Chapman’s free legal clinics prove to be launching pad for local attorney
September 27, 2016
As promised in the October print issue of Neighbor to Neighbor, here’s a story about one of the Chapman University alumni who got their start at the Dale E. Fowler School of Law.
At 49, Jordana Furman (J.D. ’13) was not a typical student when she entered the Fowler School of Law at Chapman University.

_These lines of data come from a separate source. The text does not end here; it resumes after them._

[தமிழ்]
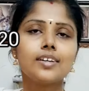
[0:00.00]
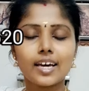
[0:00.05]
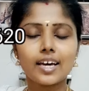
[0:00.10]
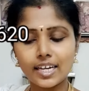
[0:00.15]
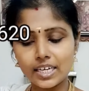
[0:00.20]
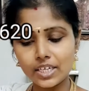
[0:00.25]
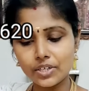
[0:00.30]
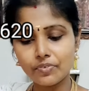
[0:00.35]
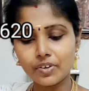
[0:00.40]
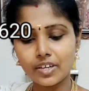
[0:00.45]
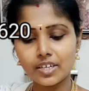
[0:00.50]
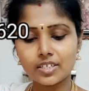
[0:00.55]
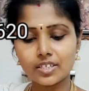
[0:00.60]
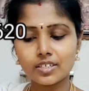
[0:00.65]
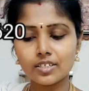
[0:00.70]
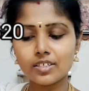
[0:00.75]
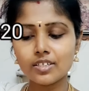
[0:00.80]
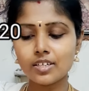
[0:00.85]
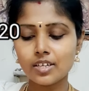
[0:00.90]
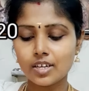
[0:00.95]
லைட்
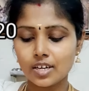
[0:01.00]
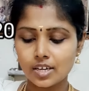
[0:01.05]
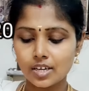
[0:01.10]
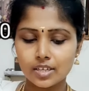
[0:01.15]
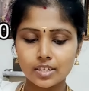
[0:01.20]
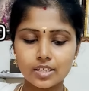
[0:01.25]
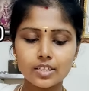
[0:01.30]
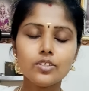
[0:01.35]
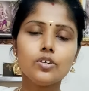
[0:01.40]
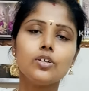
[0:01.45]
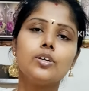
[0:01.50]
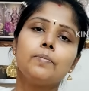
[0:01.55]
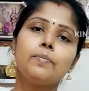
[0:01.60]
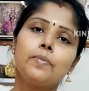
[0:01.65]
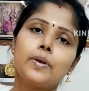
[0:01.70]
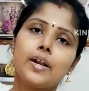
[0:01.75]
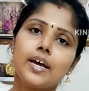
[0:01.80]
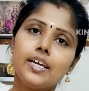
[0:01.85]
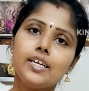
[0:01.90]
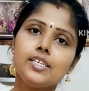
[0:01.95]
வெயிட்டு இதோட
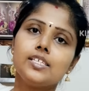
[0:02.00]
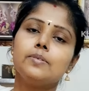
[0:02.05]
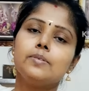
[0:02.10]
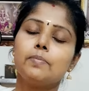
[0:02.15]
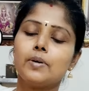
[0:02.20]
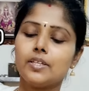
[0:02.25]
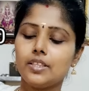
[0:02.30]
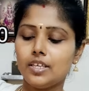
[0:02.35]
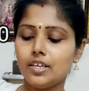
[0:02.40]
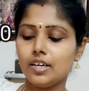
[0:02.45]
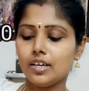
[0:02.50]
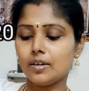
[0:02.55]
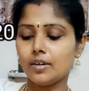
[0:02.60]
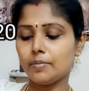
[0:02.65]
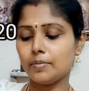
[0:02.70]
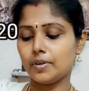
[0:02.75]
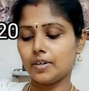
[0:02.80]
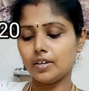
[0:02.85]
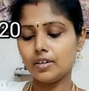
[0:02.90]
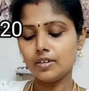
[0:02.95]
ப்ரைஸ் பார்த்திங்க
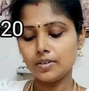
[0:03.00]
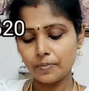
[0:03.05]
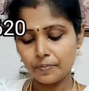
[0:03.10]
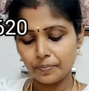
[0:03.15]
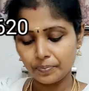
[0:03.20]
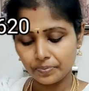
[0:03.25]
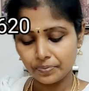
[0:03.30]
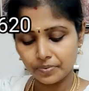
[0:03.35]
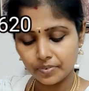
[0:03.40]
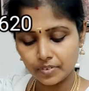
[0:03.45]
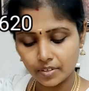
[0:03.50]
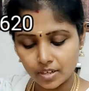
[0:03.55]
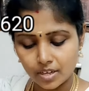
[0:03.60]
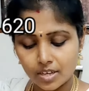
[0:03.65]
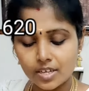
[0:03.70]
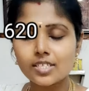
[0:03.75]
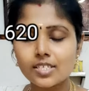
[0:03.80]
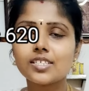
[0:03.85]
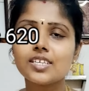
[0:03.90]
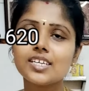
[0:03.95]
அப்படின்னா
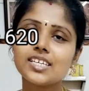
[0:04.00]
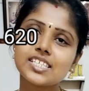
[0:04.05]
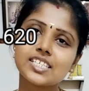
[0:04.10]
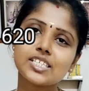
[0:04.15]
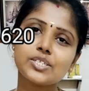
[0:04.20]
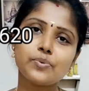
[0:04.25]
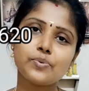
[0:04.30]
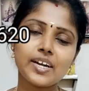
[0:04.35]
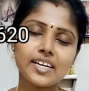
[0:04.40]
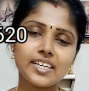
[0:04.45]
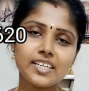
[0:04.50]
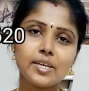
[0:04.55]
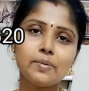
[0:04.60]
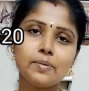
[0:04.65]
சிக்ஸ் டுவெண்ட்டி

She had an MBA in her pocket and a career as a management consultant already behind her, but Furman was looking for something different. After working in Chapman University’s Alona Cortese Elder Law Center and the Military and Veterans Law Institute while earning her law degree, Furman opened a solo practice in Santa Ana with a focus on estate planning.
“I got to a ripe old age and knew I wanted to find something that I could feel good about and earn a living, hang out my own shingle and have work/life balance,” she said. “Law fit, as well as being an intellectual challenge where I could read and write.”
As a law student, Furman took advantage of two of the more than half-dozen Chapman clinics that offer legal services pro bono to clients unable to pay for the assistance they need.
“The clinics are great, and the No. 1 reason is the interaction with clients,” Furman said. “You learn how to do intake, talk to clients, listen to clients, explain things to clients.”
No matter students’ age when they first encounter elder law issues, Sandra Skahen, J.D., an associate clinical professor of law and assistant director of the Cortese Elder Law Center, expects them to take away something valuable.
“It’s really exciting to me to give students those tools, because unless they’re orphans, they all have family members who could be in this situation at some stage,” Skahen said, particularly citing the onset of dementia. “One of my hopes is that when these issues come to the fore, these students will have perspectives that other people in their family won’t have and will kind of be a force for good.”
For Furman, working with estate issues and problems affecting older clients seemed like a fit.
“Being older myself, I thought that would also be good,” she said. “I thought it would be easier for them to talk to someone my age than somebody very young.”